Pretty much all the same things that excite me. :-) It's scary thinking about how much our life is going to change, and I know that having a child is going to bring new challenges to our marriage. There's something very scary about so many unknowns being ahead of us.
What was your reaction when you found out the baby's gender?
At first, disappointment--I had wanted a girl and had really convinced myself it WAS a girl. Also, I had been harboring quite a bit of pride at the idea of presenting the Millward clan with their first girl in two generations.
But later that day, I caught a glimpse of my pregnant belly in the mirror and my first thought was, "I love you, little boy." I was surprised and overwhelmed by how fiercely I loved him, and how almost protective I felt of his boyness. I know this isn't always the case, but for me, learning his gender caused me to bond with him immediately, and from that point on I honestly never wished for a girl. I couldn't imagine it any other way.
What's one of your biggest goals for yourself as a parent?
Wow, I have no idea. I'm not sure I even know what my goals are as a person. I guess one of my biggest goals overall is to love people well--to be an example of how God loves us. And that sounds like a good parenting goal, too. Clearly I need to think about this more.
What's something you hope to instill in your child?
Some things I'd like to instill in our son are confidence and the belief that failure isn't a bad thing. I'd really like for him not to be ruled by a fear of failure.
What has impressed you most about your spouse during the pregnancy?
From past experience, I already knew Chris would be great at taking care of me, and he has been. But one thing I'm really impressed with is how positive he's been about the whole thing, even though he had wanted to wait a little longer before getting pregnant.
I thought he would struggle with that more, but he got used to the idea super quickly and has instead graciously helped ME cope with all the changes, both to my body and to our lives. He's really made this whole, crazy experience so much more fun and positive. One of my favorite parts of the day is joking with him about the baby and pregnancy stuff.
What about pregnancy has surprised you?
I always thought I would love being pregnant--it looked pretty easy to me, and I thought I'd look cute with a belly. I would inwardly roll my eyes at pregnant women who complained of feeling fat. I also didn't understand what the big deal was about feeling nauseated. I remember thinking to myself, I've felt nauseated before; it's not that bad.
Surprise, Amy! Being pregnant is actually not easy (at least not for me). It's been an emotional rollercoaster accompanied by almost constant nausea (which is WAY different from occasional nausea), and a lot of the time I feel a little bit fat and not remotely cute. What a fool I was.
What's the biggest disagreement you've had about pregnancy/parenthood?
Ooh, good question...I'm not sure what our biggest disagreement has been, but the first one was pretty big. As soon as we found out I was pregnant, we resumed a long-standing argument: when to make a public announcement.

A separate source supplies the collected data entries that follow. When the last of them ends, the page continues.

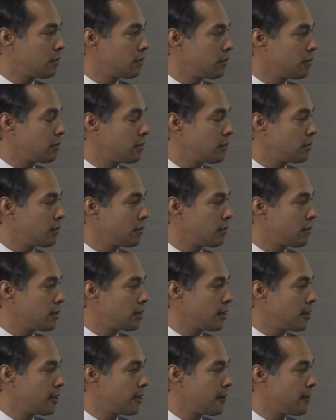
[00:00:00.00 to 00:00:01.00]

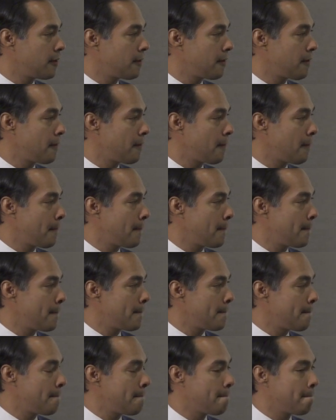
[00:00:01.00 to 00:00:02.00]

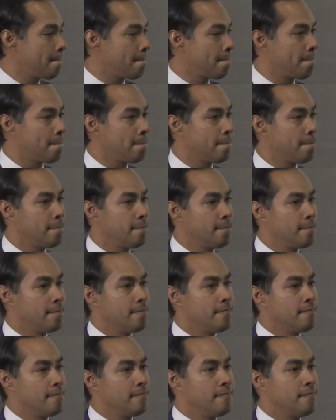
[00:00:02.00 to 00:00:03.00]

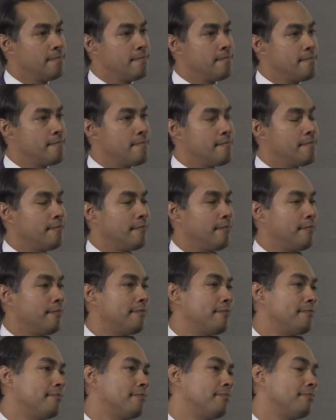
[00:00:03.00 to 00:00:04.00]

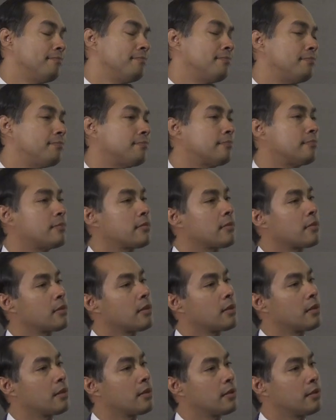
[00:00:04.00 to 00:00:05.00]

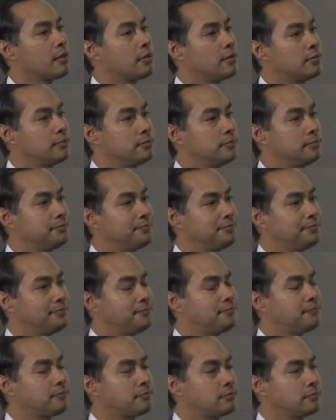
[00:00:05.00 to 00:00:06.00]

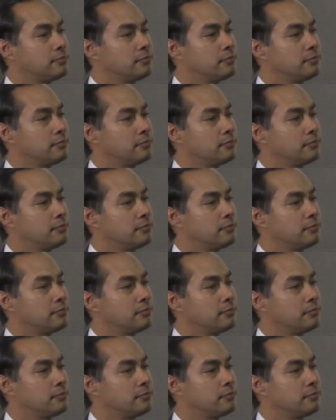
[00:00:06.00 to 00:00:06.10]
The person shown says nothing.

I couldn't imagine keeping such a huge secret from family and close friends and wanted to tell everyone right away, and Chris wanted us to have some special time "just us" before the baby craze and wanted to wait until the start of the second trimester to tell anyone.
Thankfully, due to a variety of circumstances, it eventually made sense to tell a few close friends during the first trimester, and wait to announce it to our families and everyone else until Christmas time (just before the second trimester). So we sort of both got our way. :-)
How many kids do you want to have all together, and why do you think that's the ideal number?
I want to have four children. I've always liked the idea of having a big family, and as the eldest of four, I think four is a nice, even number.